## What to produce
Give every entry below again, exactly as written, and skip the images.

Saved data entries:
------------------------------------------------------------

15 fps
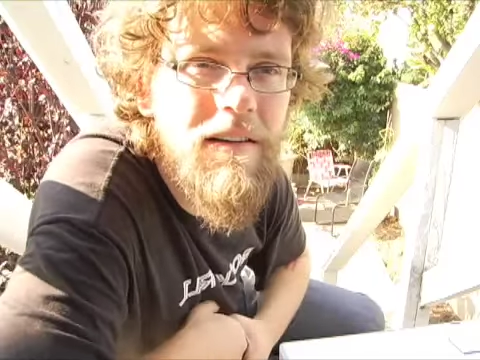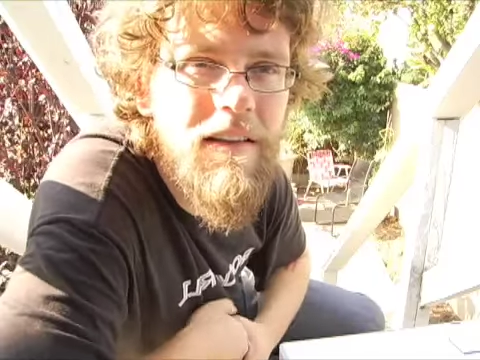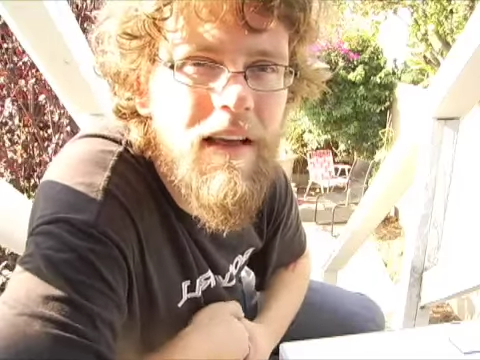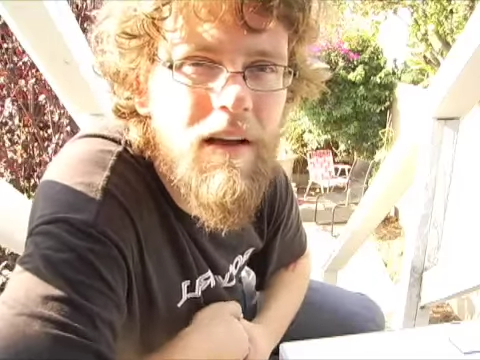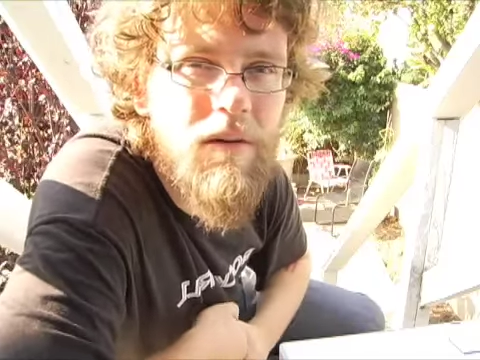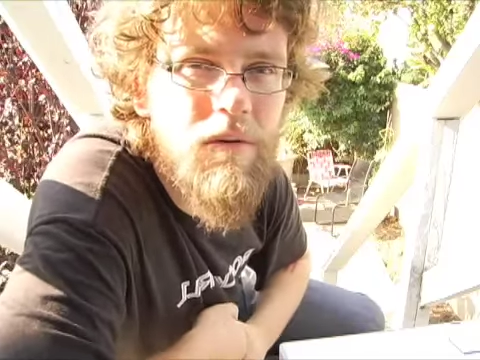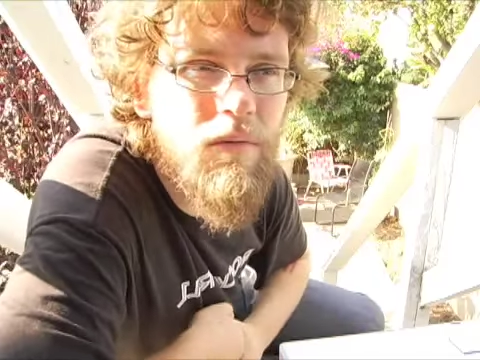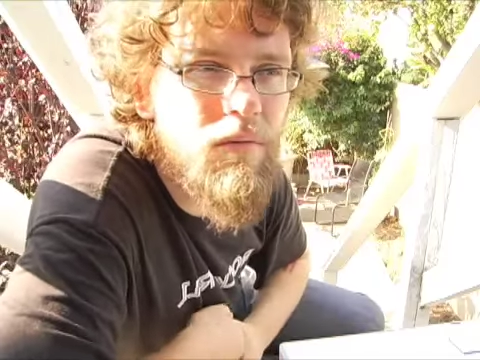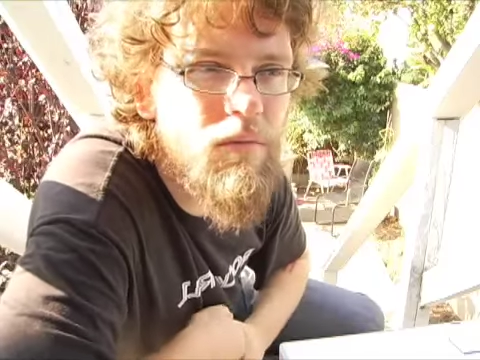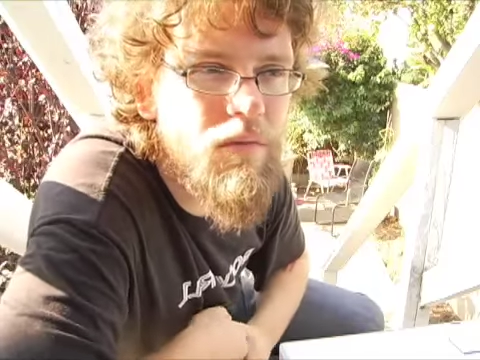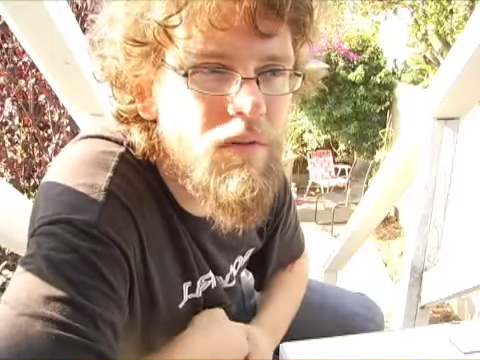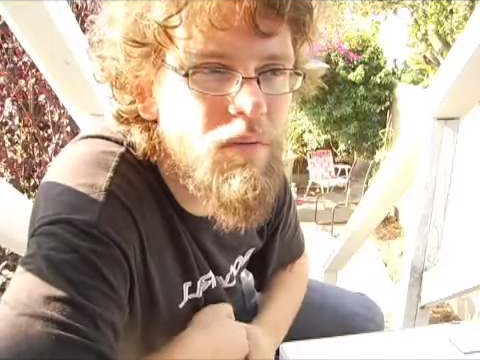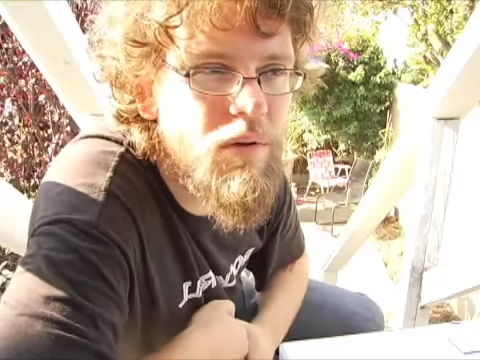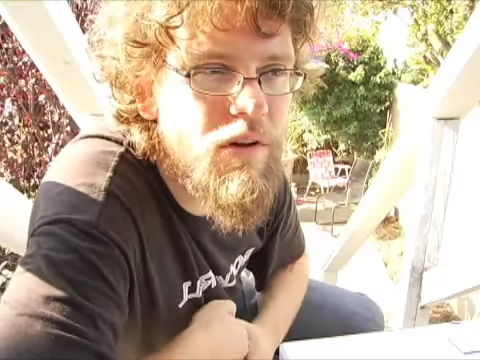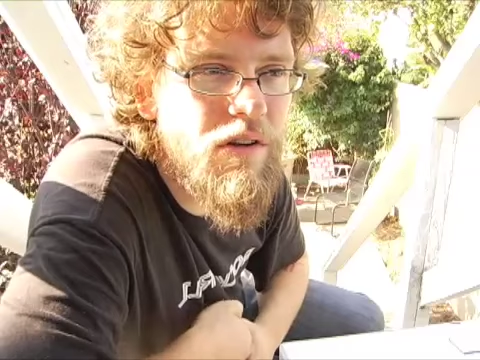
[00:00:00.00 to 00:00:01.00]
like,
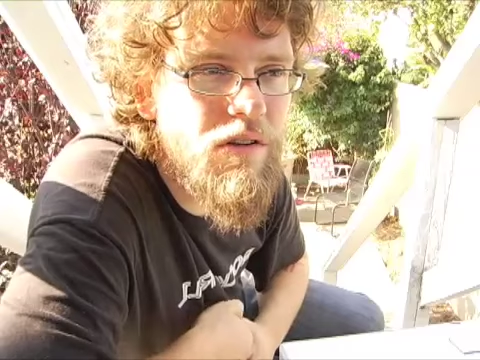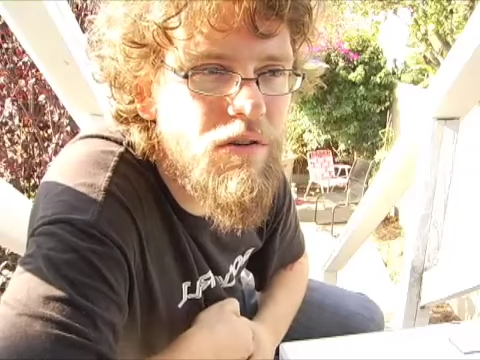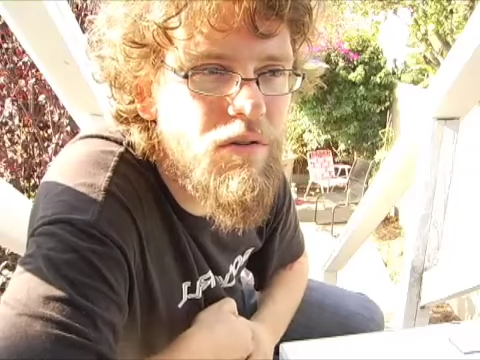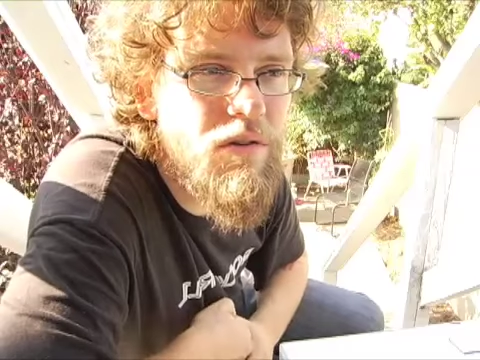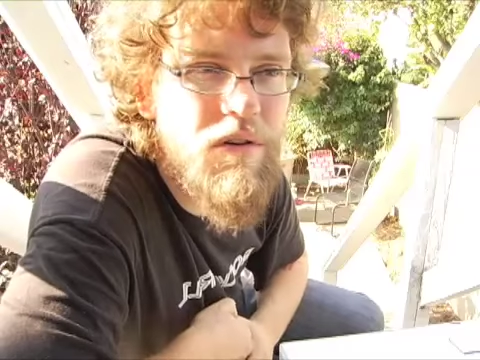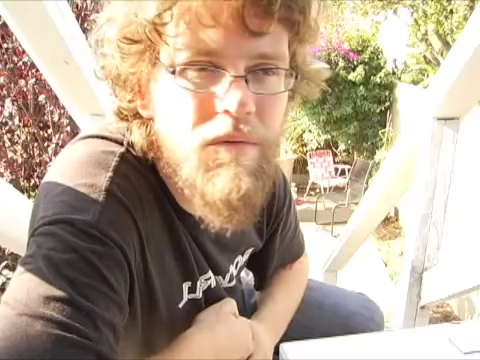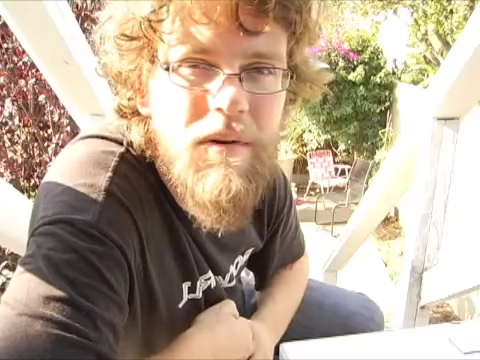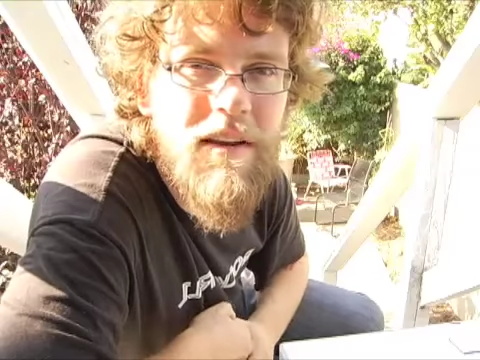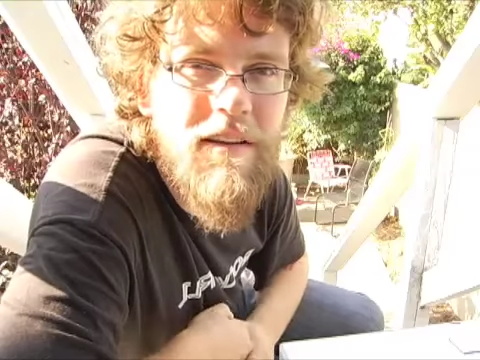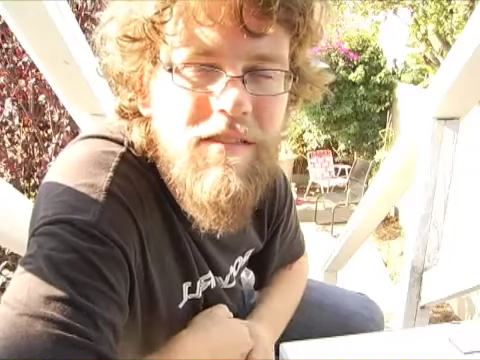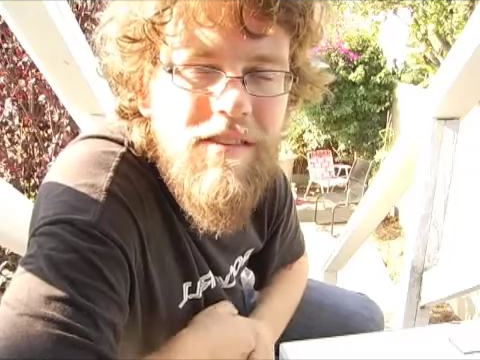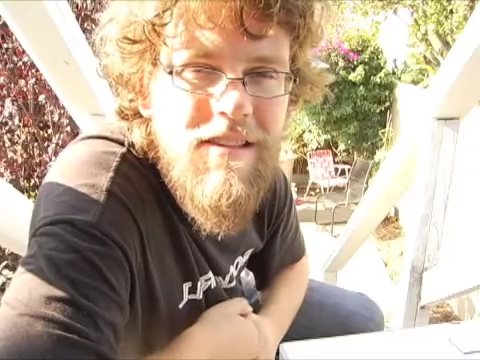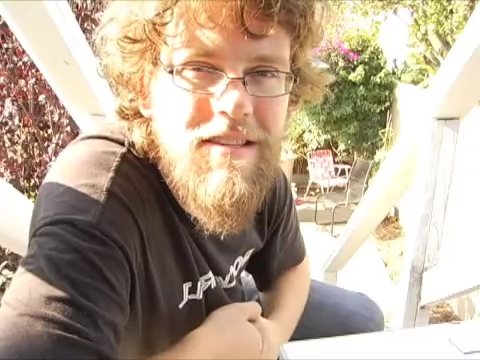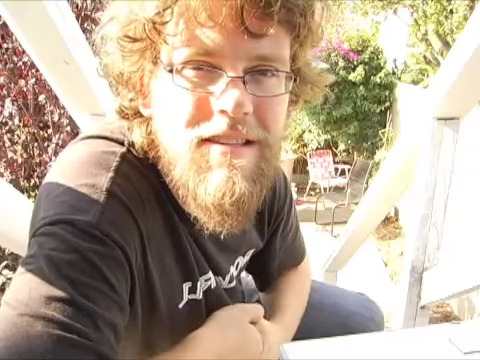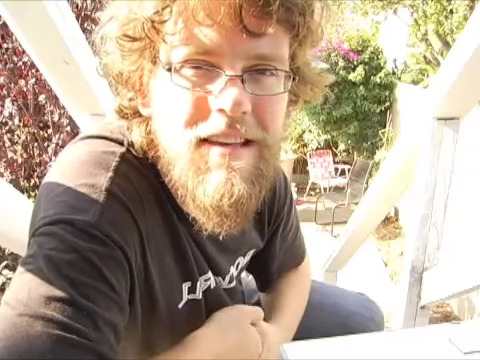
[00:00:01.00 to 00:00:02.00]
would you, you wouldn't
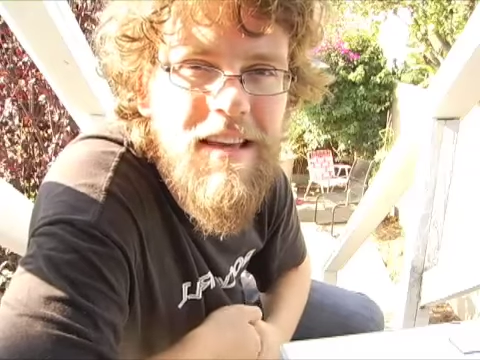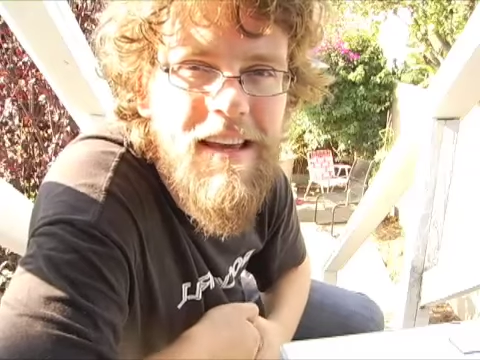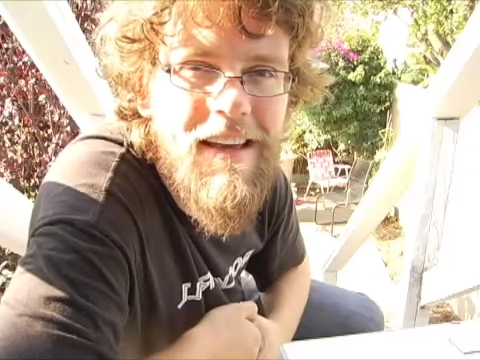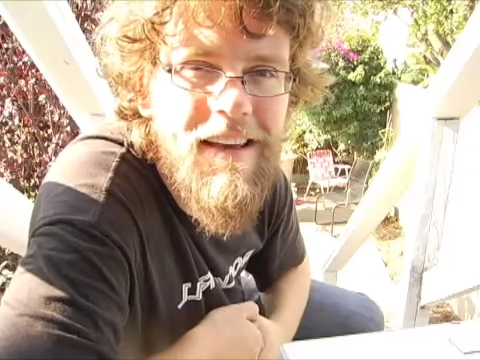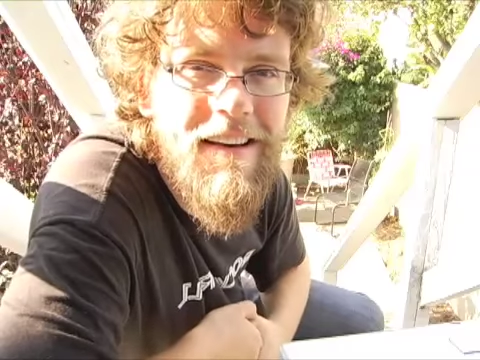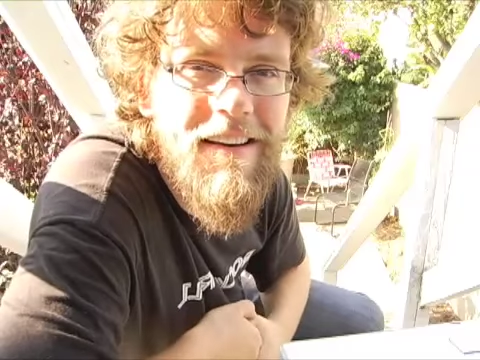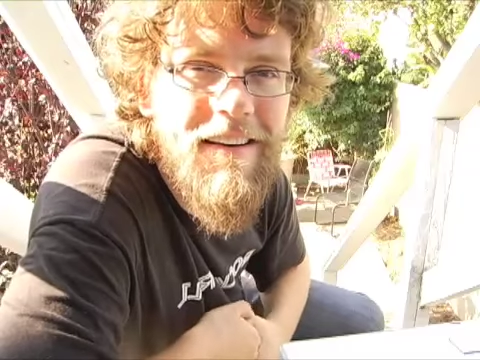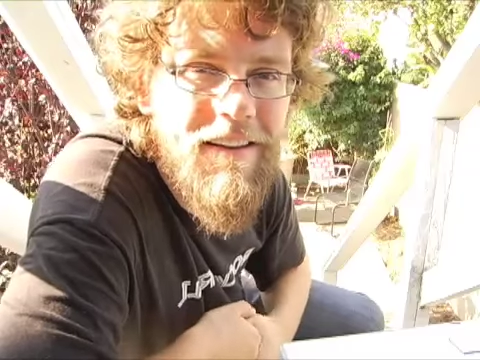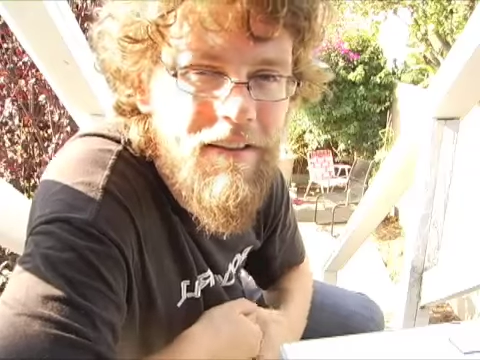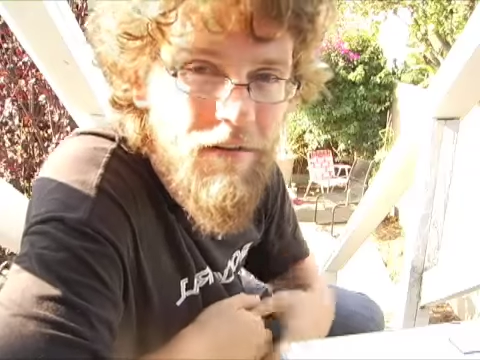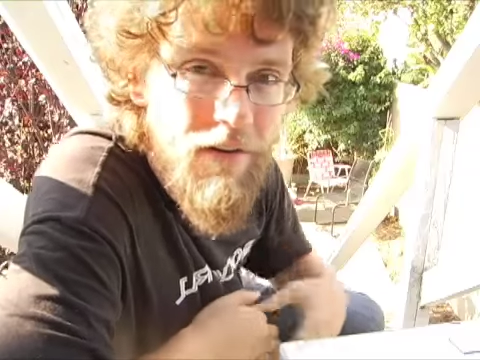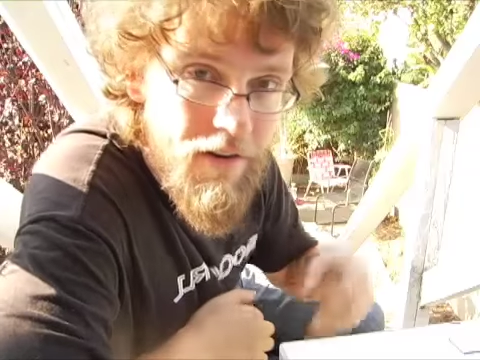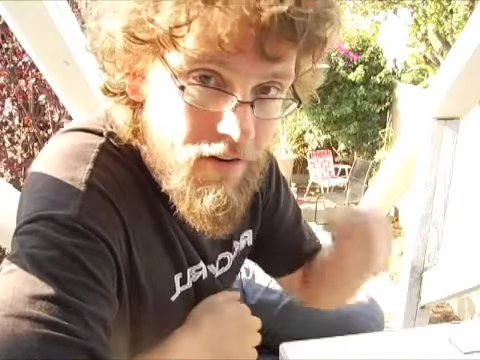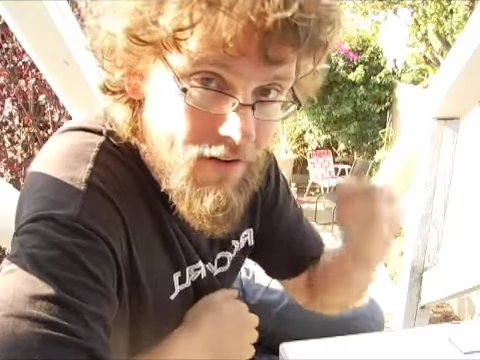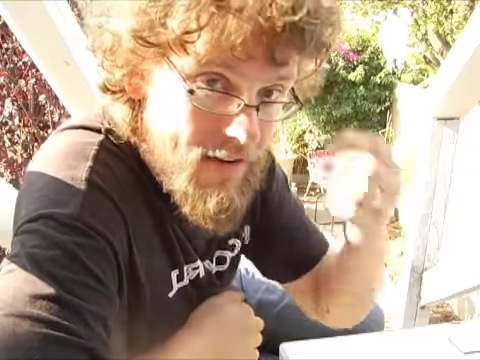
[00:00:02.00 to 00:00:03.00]
even see,
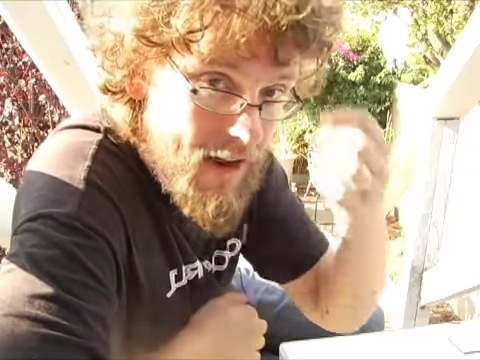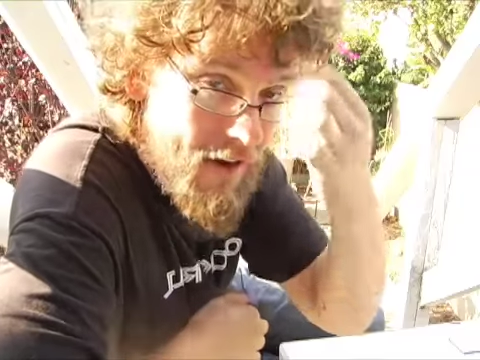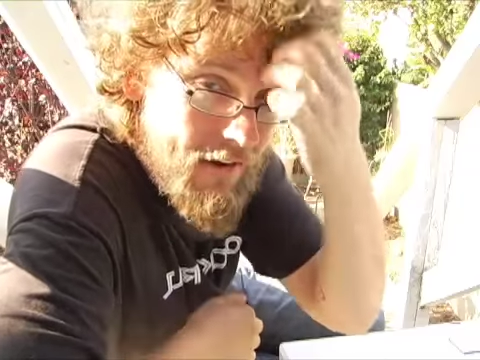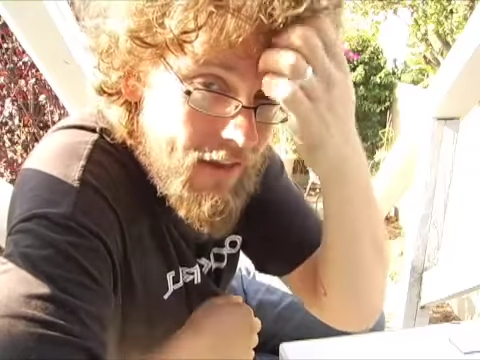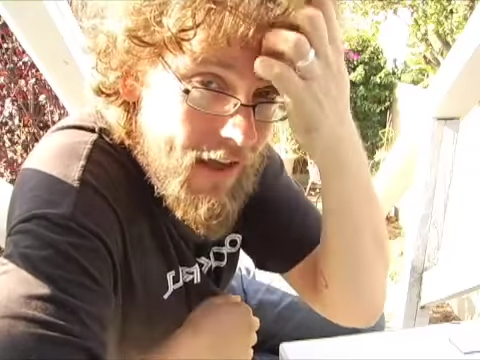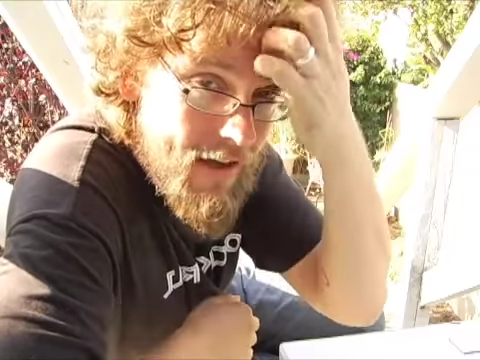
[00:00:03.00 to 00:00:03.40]
throughout your entire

------------------------------------------------------------

## The completed task
15 fps
[00:00:00.00 to 00:00:01.00]
like,
[00:00:01.00 to 00:00:02.00]
would you, you wouldn't
[00:00:02.00 to 00:00:03.00]
even see,
[00:00:03.00 to 00:00:03.40]
throughout your entire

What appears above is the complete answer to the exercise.